Family Caregiver Support Program

Family Caregiver Support Program

Are you the caregiver for a family member or loved one?  Visit our Caregiver Forum!

Do any of these activities sound familiar to you?

Providing unpaid assistance for someone with the following:

  • rides to the doctor
  • shopping
  • preparing meals
  • managing finances/bill paying
  • managing medications
  • housekeeping
  • bathing/grooming
  • dressing
  • walking
  • feeding

Have you found yourself missing a doctor appointment or no longer able to participate in hobbies/activities you once enjoyed?  Have you ever changed vacation plans or missed out on time with family or friends in order to provide care for someone?

If you answered yes to any or all of these activities, chances are you are a caregiver.  Often times, it may be unclear exactly when you have made that transition to being a caregiver or how to know what to do next.

Each and every family is unique with their own set of needs, however there is information that can benefit all caregivers, no matter what stage of caregiving you are in. From the caregiver who is just starting out, to the caregiver experiencing burn out, or those planning for long term care and or end of life decisions.

Click here for more caregiver information and resources.

Connecting with other caregivers and sharing experiences is also another invaluable resource.  Visit our Caregiver Forum. Local support groups can be found on our Community Calendar.


How we may be able to help.

Caregivers face a substantial emotional, physical, and financial toll when caring for their loved ones. Recognizing the importance of family caregivers and the role they play in long term care, Congress has allocated respite funding to provide support to caregivers who are responsible for the care of their loved ones.

The National Family Caregiver Support Program was established in the year 2000 as part of the Older Americans Act funded through Title III-E. The program provides five key services to caregivers who are:

  • Adult family members or other informal caregivers age 18 and older providing care to individuals 60 years of age and older; or individuals of any age with Alzheimer’s disease and/or related disorders
  • Grandparents and other relatives (not parents) 55 years of age and older providing care to children under the age of 18; or adults age 18-59 with disabilities.

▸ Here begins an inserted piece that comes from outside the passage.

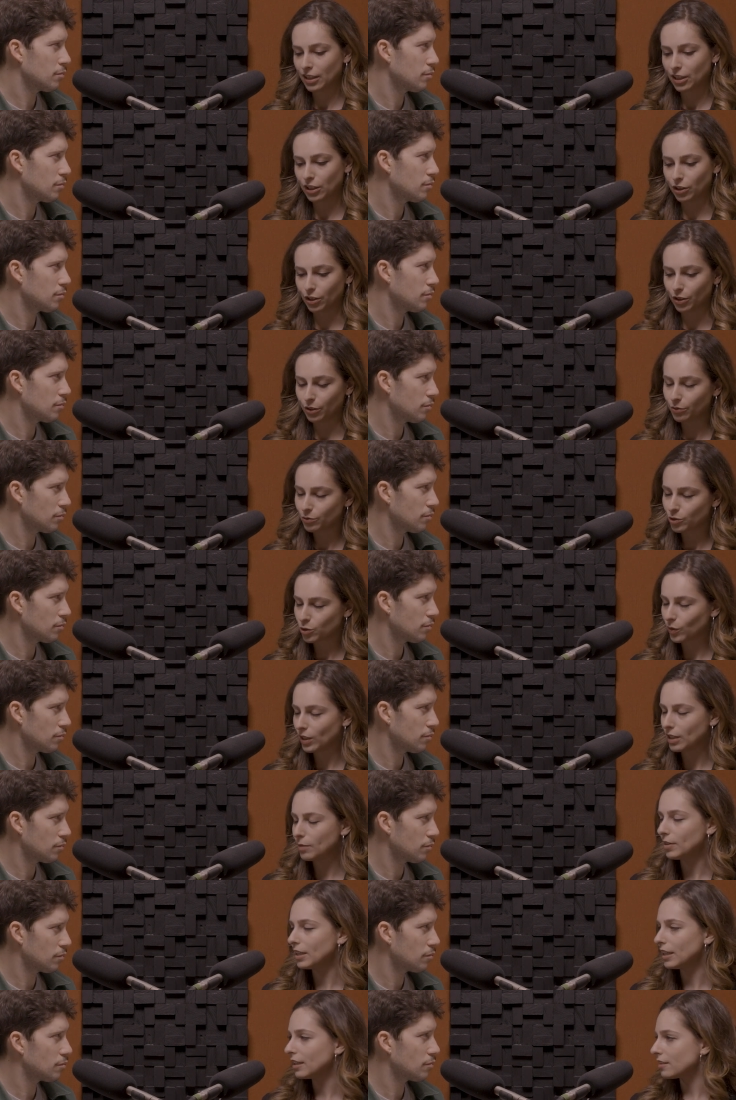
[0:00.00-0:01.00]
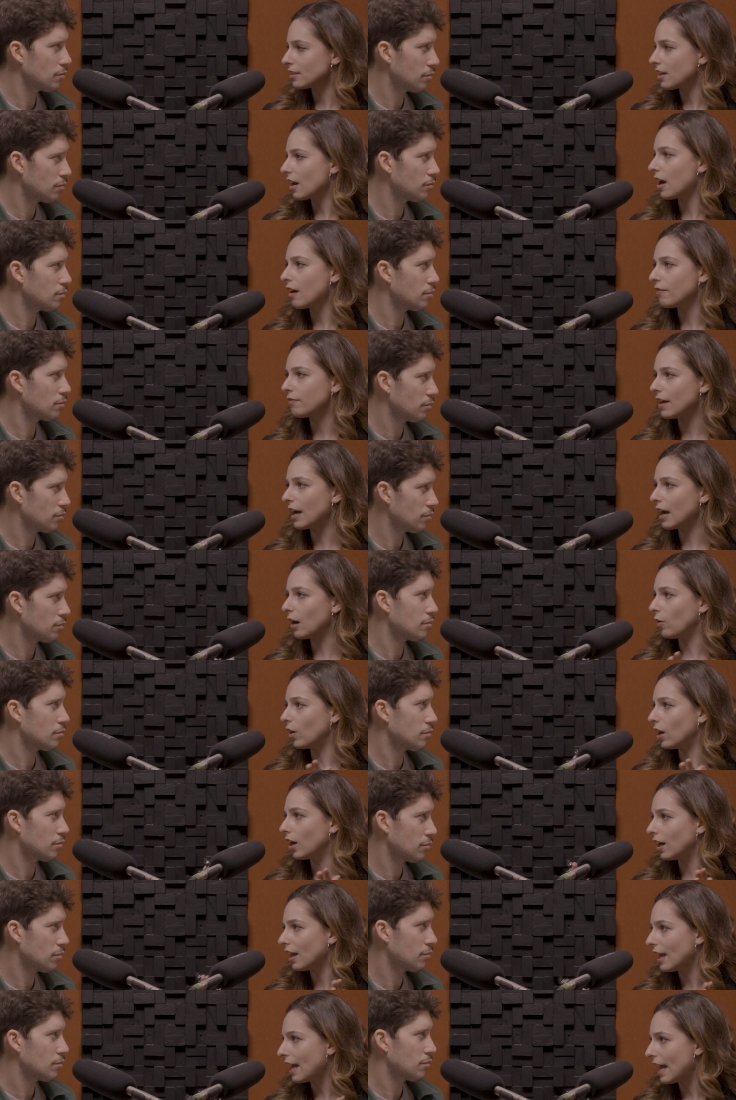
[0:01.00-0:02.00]
Speaker 1: you know, 20 minutes, half
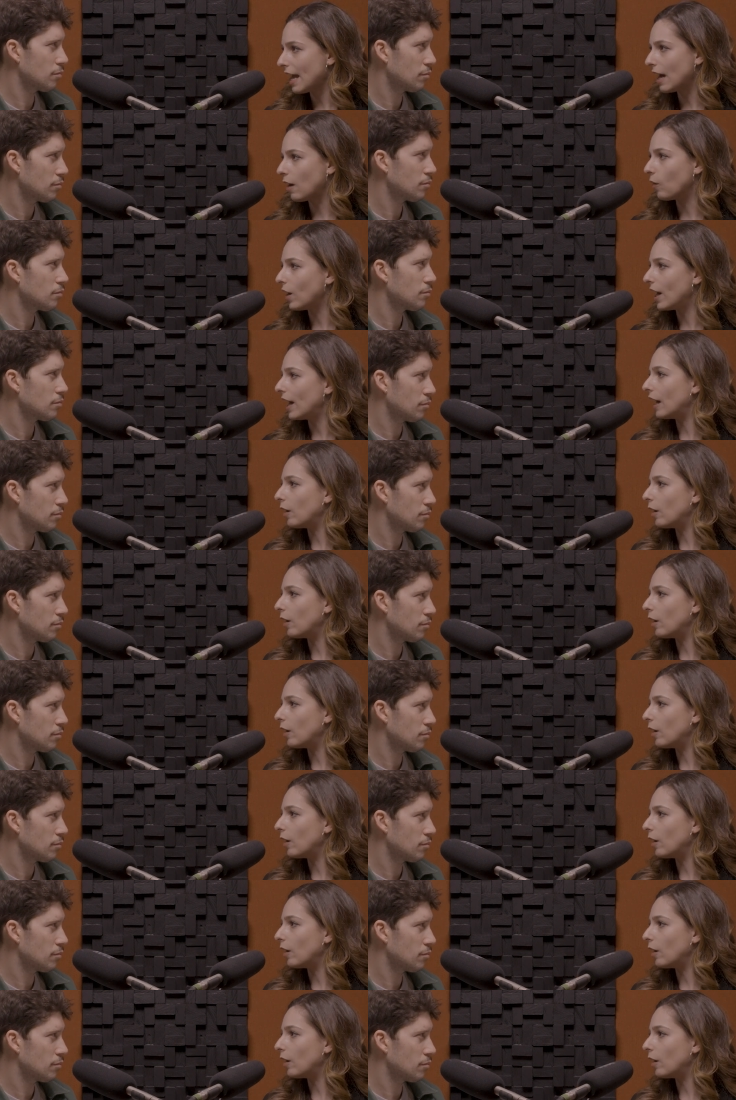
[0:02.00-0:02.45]
hour, hour,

Through the Family Caregiver Support Program, Trident Area Agency on Aging may provide family caregivers with the following services:

  • Information to caregivers about available resources
  • Assistance to families in locating services, to both private and volunteer agencies.
  • Caregiver training, peer support, and counseling to help families cope with the emotional and physical stresses associated with caring for a loved one.
  • Caregiver Respite Care Services. If you are a caregiver to a loved one and in need of a short-term break, you can call our office at 843-554-2275 to apply for assistance. Our Family Caregiver Advocate will discuss your respite needs and complete an over the phone assessment, at this time the Family Caregiver Advocate would be able to let you know if you meet the eligibility guidelines for respite services. The caregiver would then choose the type of respite they need in order for them to get a short break in their care giving duties. Once the caregiver has chosen their respite provider and has discussed this with the Family Caregiver Advocate, an in home visit will be scheduled to authorize services. What is respite?
  • Supplemental Services, on a limited basis. What are supplemental services?

Caregiver’s Bill of Rights

By: Jo Horne
Author of Caregiving: Helping an Aging Loved One

I have the right:
To take care of myself. This is not an act of selfishness. It will enable me to take better care of my loved one.

I have the right:
To seek help from others even though my loved one may object. I recognize the limits of my own endurance and strength.

I have the right:
To maintain facets of my own life that do not include the person I care for, just as I would if he or she were healthy. I know that I do everything that I reasonably can for this person, and I have the right to do some things for myself.

I have the right:
To get angry, be depressed and express other difficult emotions occasionally.

I have the right:
To reject any attempt by my loved one (either conscious or unconscious) to manipulate me through guilt, anger or depression.

I have the right:
To receive consideration, affection, forgiveness and acceptance from my loved one for as long as I offer these qualities in return.

I have the right:
To take pride in what I am accomplishing and to applaud the courage it sometimes takes to meet the needs of my loved one.

I have the right:
To protect my individuality and my right to make a life for myself that will sustain me when my loved one no longer needs my full-time help.

I have the right:
To expect and demand that as new strides are made in finding resources to aid physically and mentally impaired persons in our country, similar strides will be made toward aiding and supporting caregivers.